Тихонько вскрикнув и отпрянув, она крепче сжала нож. Но её рука замерла, вытянутая вдоль тела. Оказалось, что поднять оружие и пригрозить им человеку не так-то просто. Меряя незнакомого дикаря недоверчивым взглядом снова и снова, она отступила на шаг. Шаггитеррианец выглядел даже юным. Обычная внешность для местного: спутанные вьющиеся волосы до плеч, кое-как обрезанные ножом, кривоватый, явно сломанный в драке нос, крепкое жилистое тело, загорелые руки, мускулистые, покрытые сеткой мелких шрамов вперемешку с рисунками.
Сердце Асхелеки застучало вдвое быстрее обычного, но страх оказался неоправданным: её никто не атаковал. Молодой человек, стоящий перед ней, не выказывал ни малейших признаков агрессии. Он улыбнулся, широкое, загорелое лицо стало по-детски открытым, и протянул вперёд обе руки ладонями вверх. И прежде чем Асхелека успела подумать, как реагировать на это, её руки всё сделали правильно. Нож оказался за поясом, а ладони — в руках шаггитеррианца, который сразу начал их трясти вверх-вниз. Простое знакомство. С её губ сорвалось какое-то слово, смысла которого она не помнила… но лишь до тех пор, пока не произнесла:
— Привет.
— Приве-ет, — расплылся её новый знакомый, и с удвоенной силой затряс её руки. «Не опасен», — осознали её измученные бессонной ночью мозги, воспринимая знакомые эмоциональные сигналы. Стоявший перед ней молодой парень явно не был полноценным — она не воспринимала его телепатически. Но она понимала его — детским, исконным чутьем шаггитеррианки. Сглотнув и улыбнувшись, Асхелека осторожно забрала у парня свои ладони и, приложив руку к груди, назвала своё имя.

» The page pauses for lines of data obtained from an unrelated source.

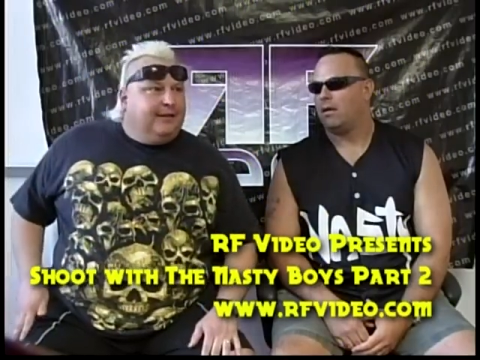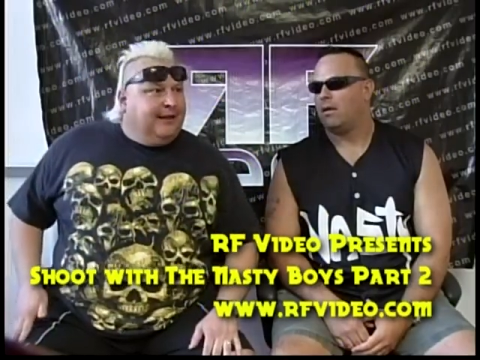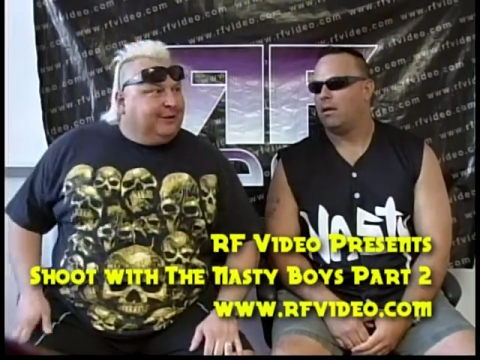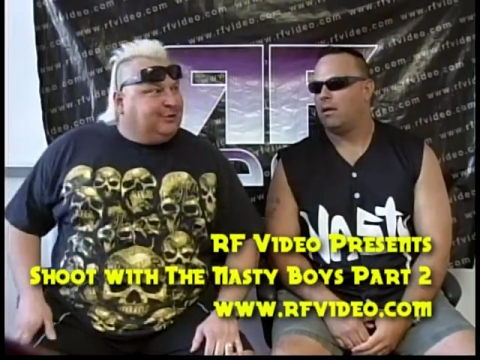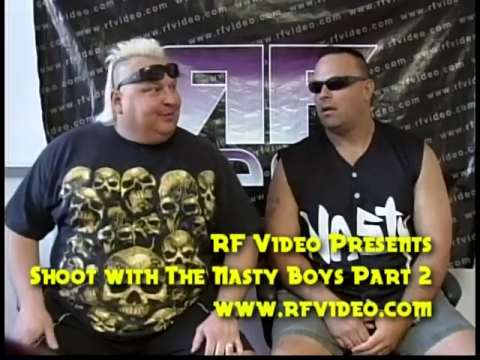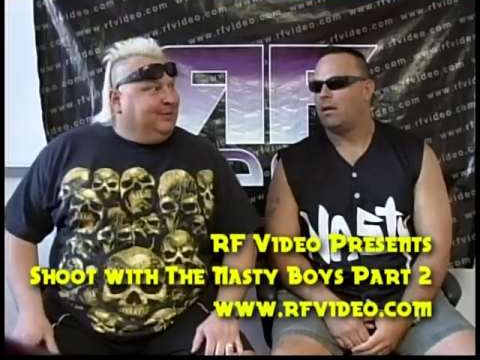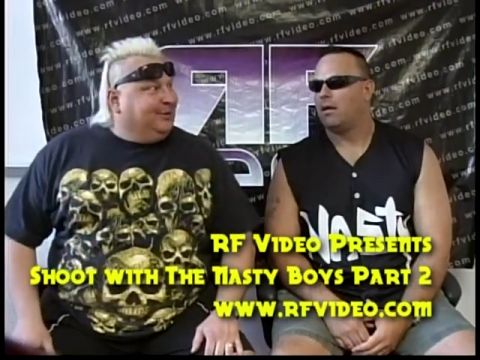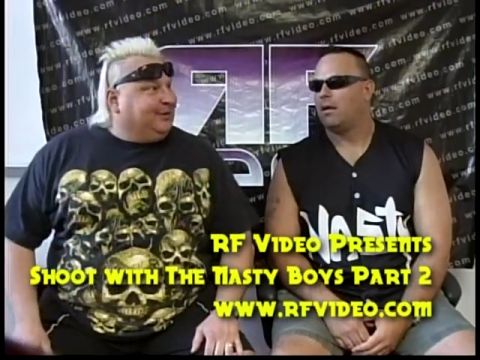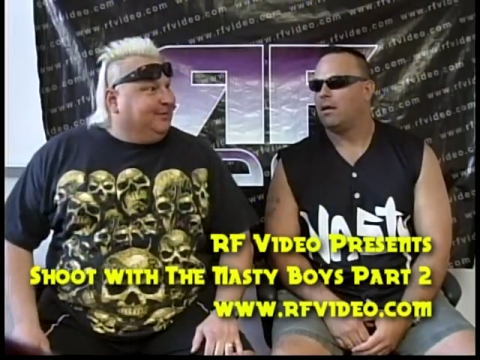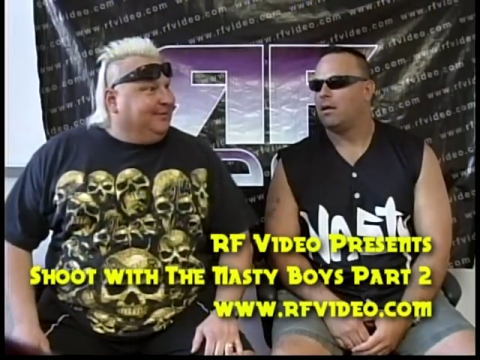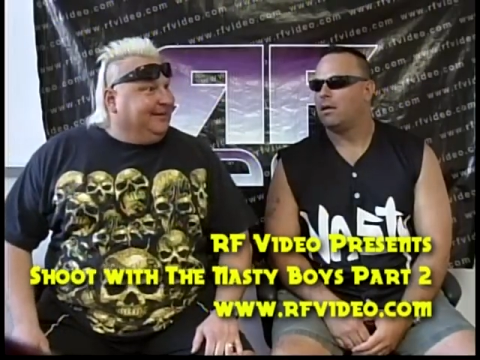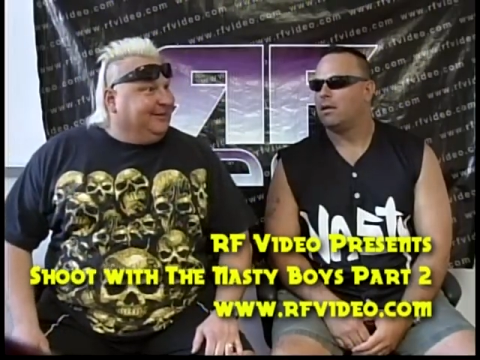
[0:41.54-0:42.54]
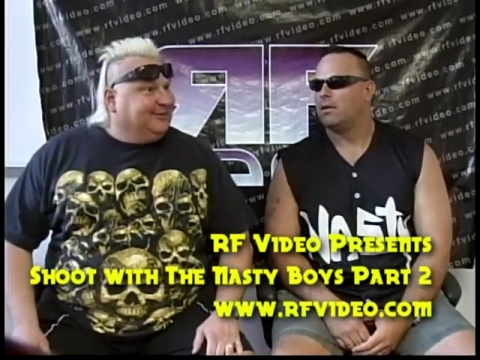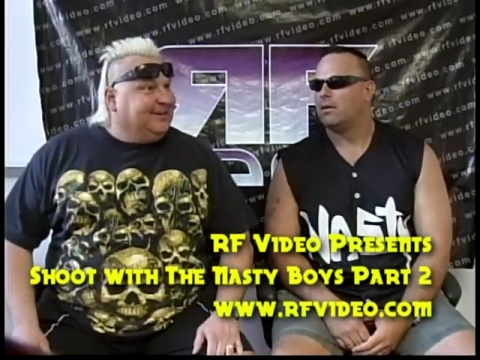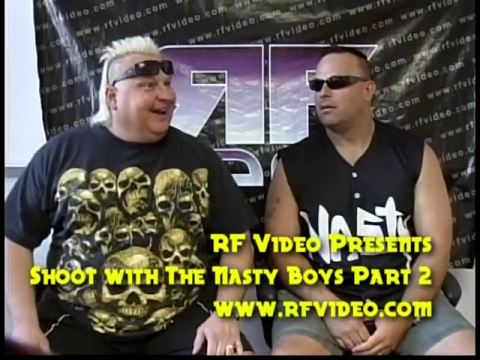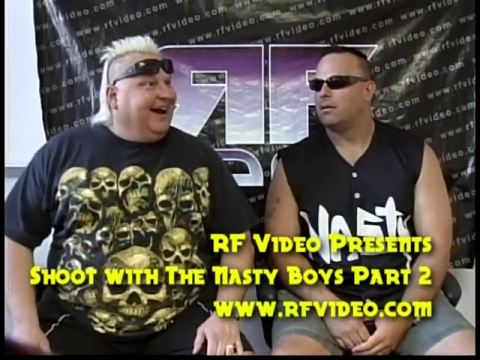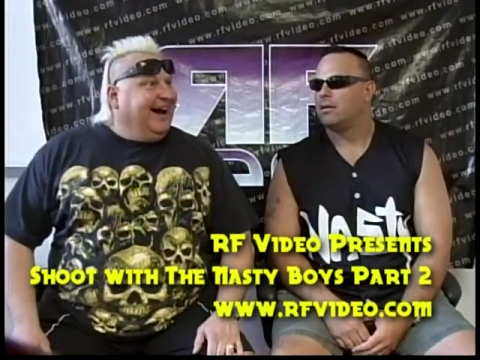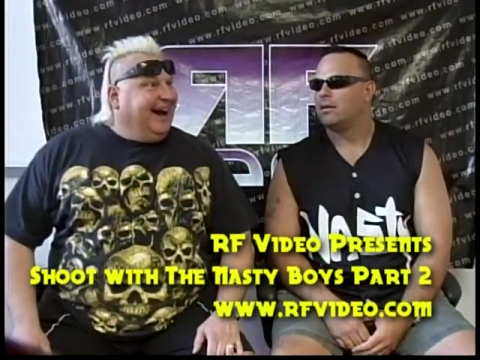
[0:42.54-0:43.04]
Speaker 1: now Jimmy looked at me and goes,
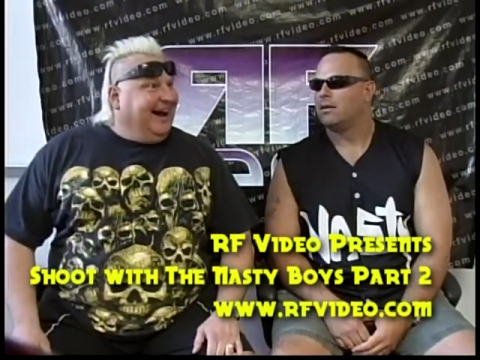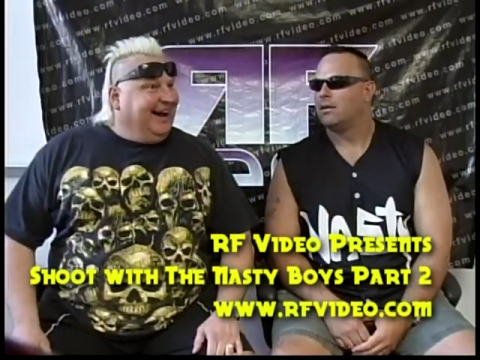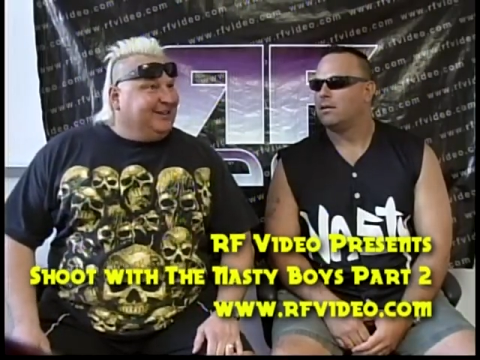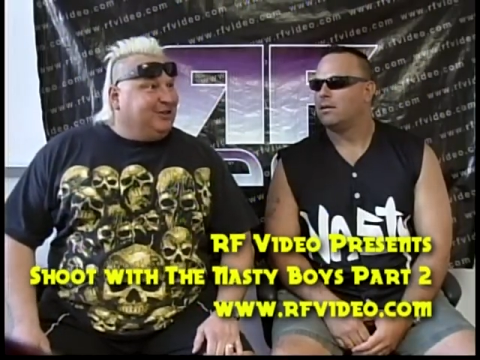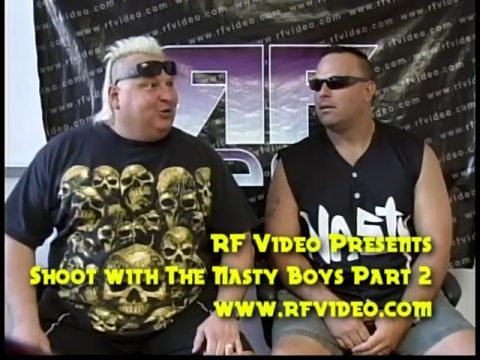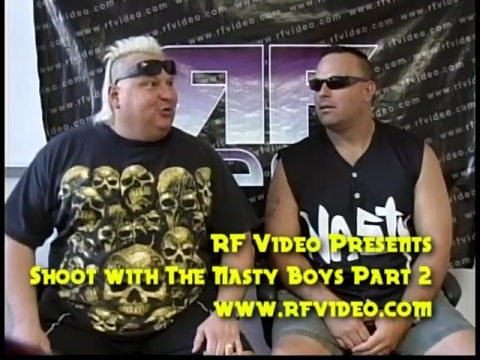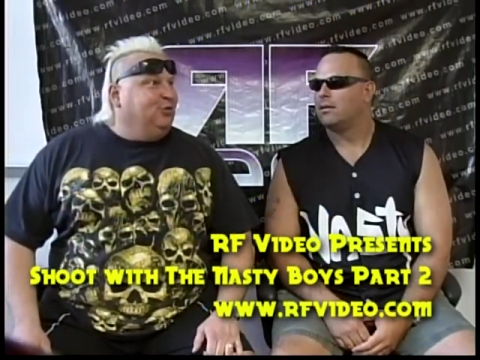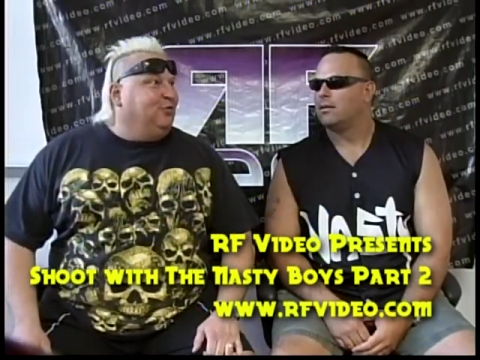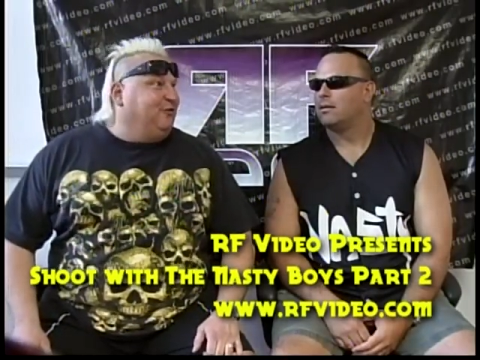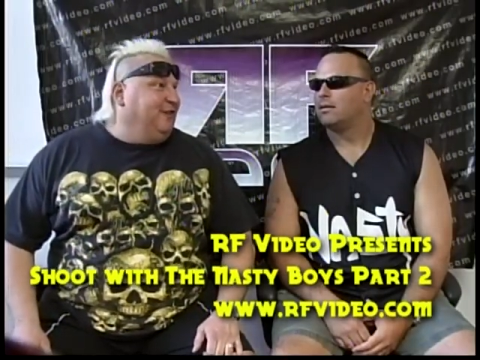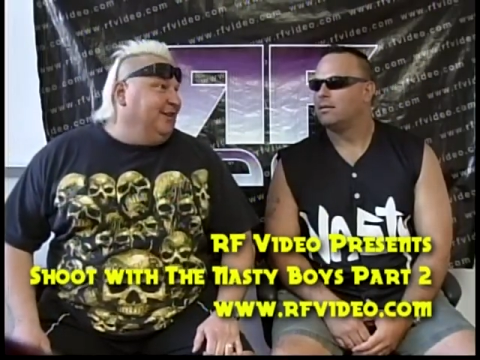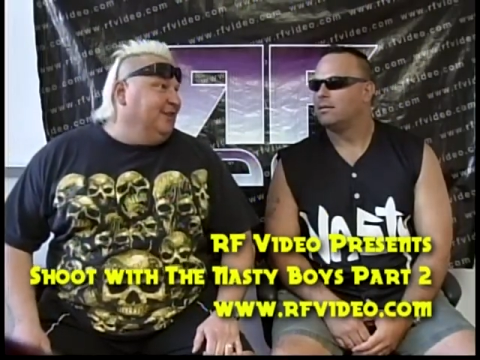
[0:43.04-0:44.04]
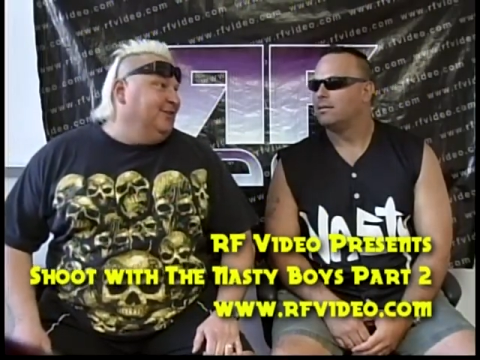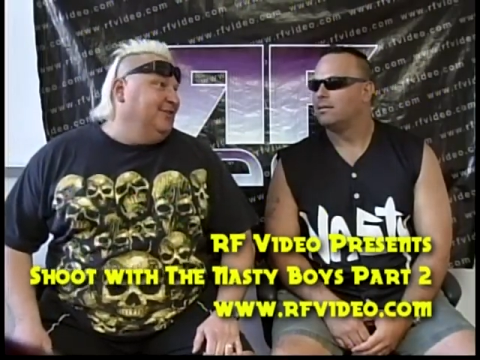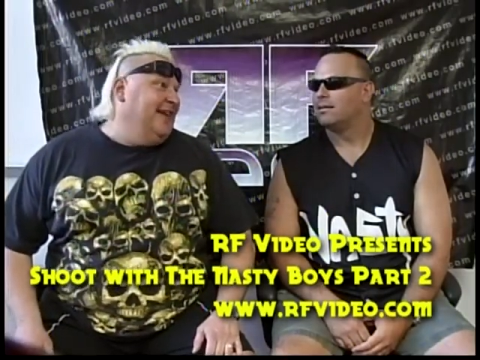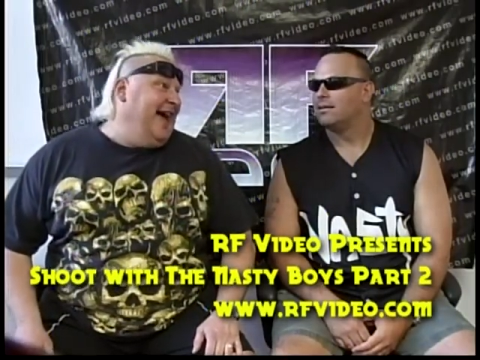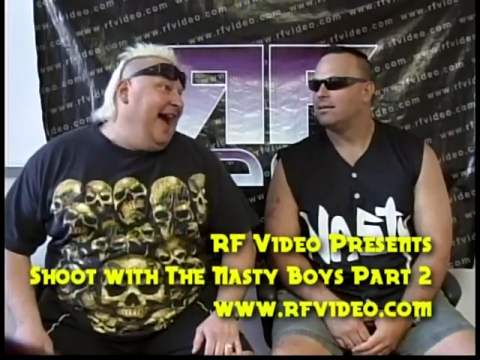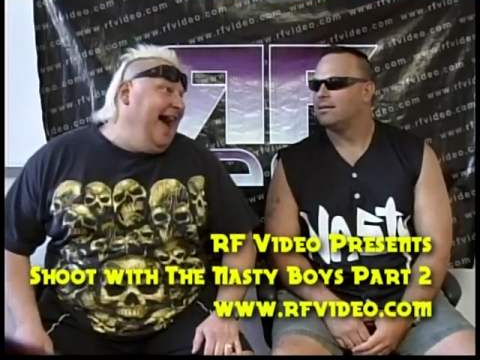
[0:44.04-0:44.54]
"How do you feel
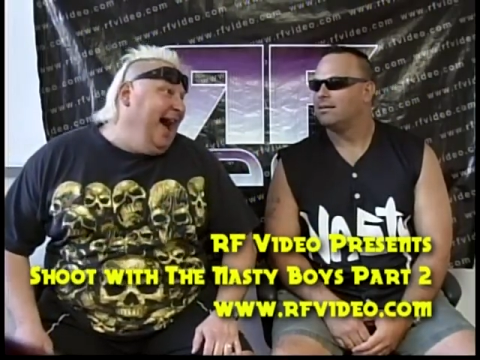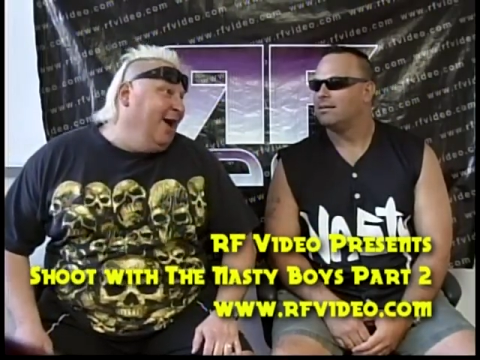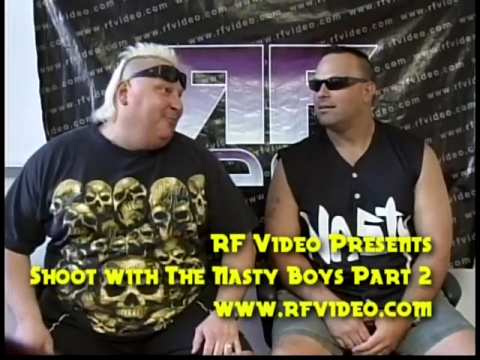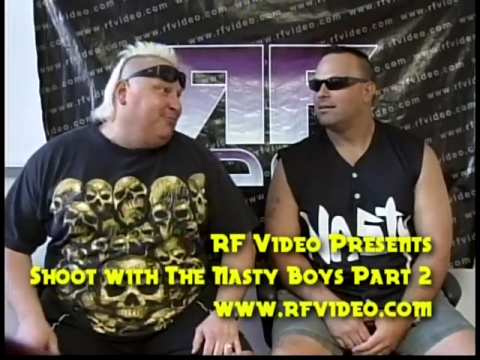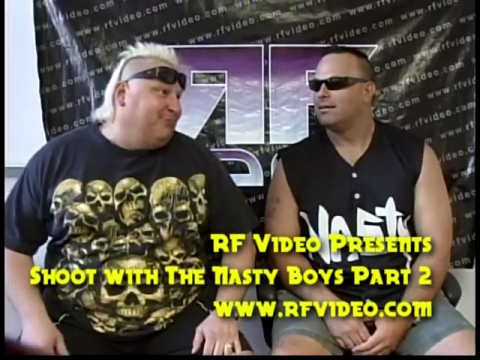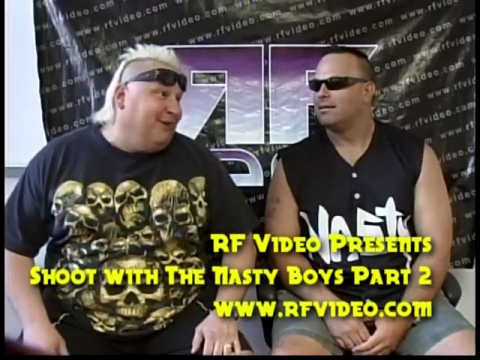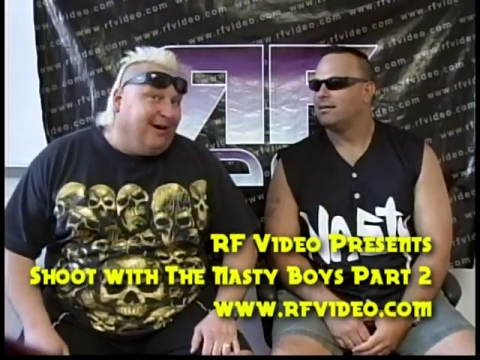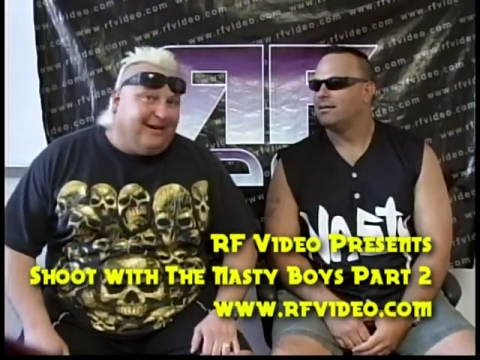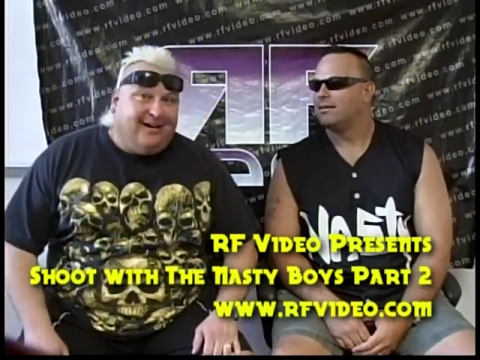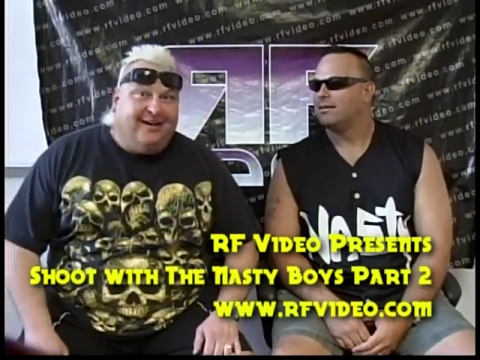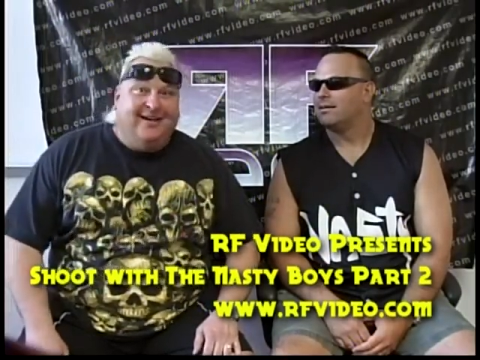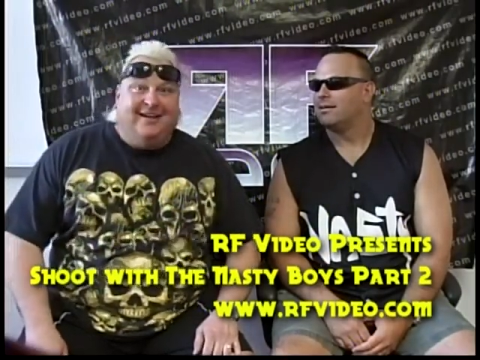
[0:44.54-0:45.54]
now, brother?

— Ас-кан, — медленно и чётко выговорил шаггитеррианец и ещё три раза повторил, внимательно глядя на то, как она кивала, убеждаясь в том, что новая знакомая поняла и запомнила его имя. Что от неё требовалось, Асхелека в свою очередь поняла не сразу, но когда поняла — поспешила повторить за ним шаггитеррианское имя вслух. Тогда в неё ткнули пальцем, и пришлось по многу раз называть себя, снова и снова, пока Аскан не просиял, наконец, победно выговаривая её имя.
Где-то поблизости послышались голоса, в другой стороне — какое-то шуршание, очевидно, от соломенных стен, которые просыпающиеся шаггитеррианцы раздвигали изнутри, чтобы выбраться наружу. Посёлок пробуждался для нового дня. Асхелека вдруг осознала, что стоит в самом что ни на есть центре, и очень скоро все местные соберутся здесь, чтобы обнаружить её.
— Извини, — сказала она по-гориански молодому дикарю, бросаясь назад, к той хижине, в которой спала. К той, в которой точно нет мужчин, и потому — безопасно.
Но шаггитеррианец, секунду назад выглядевший так мило и дружелюбно, вдруг схватил её за руку, дёргая назад и что-то яростно бормоча, и крепко обхватил руками. Слишком сильным захватом он причинил ей боль, и на глазах Асхелеки даже выступили слёзы. Но боль волновала её меньше, чем желание узнать, что шаггитеррианец собирался делать. Если он сейчас втащит её в свою хижину — ей никак не отбиться от насилия.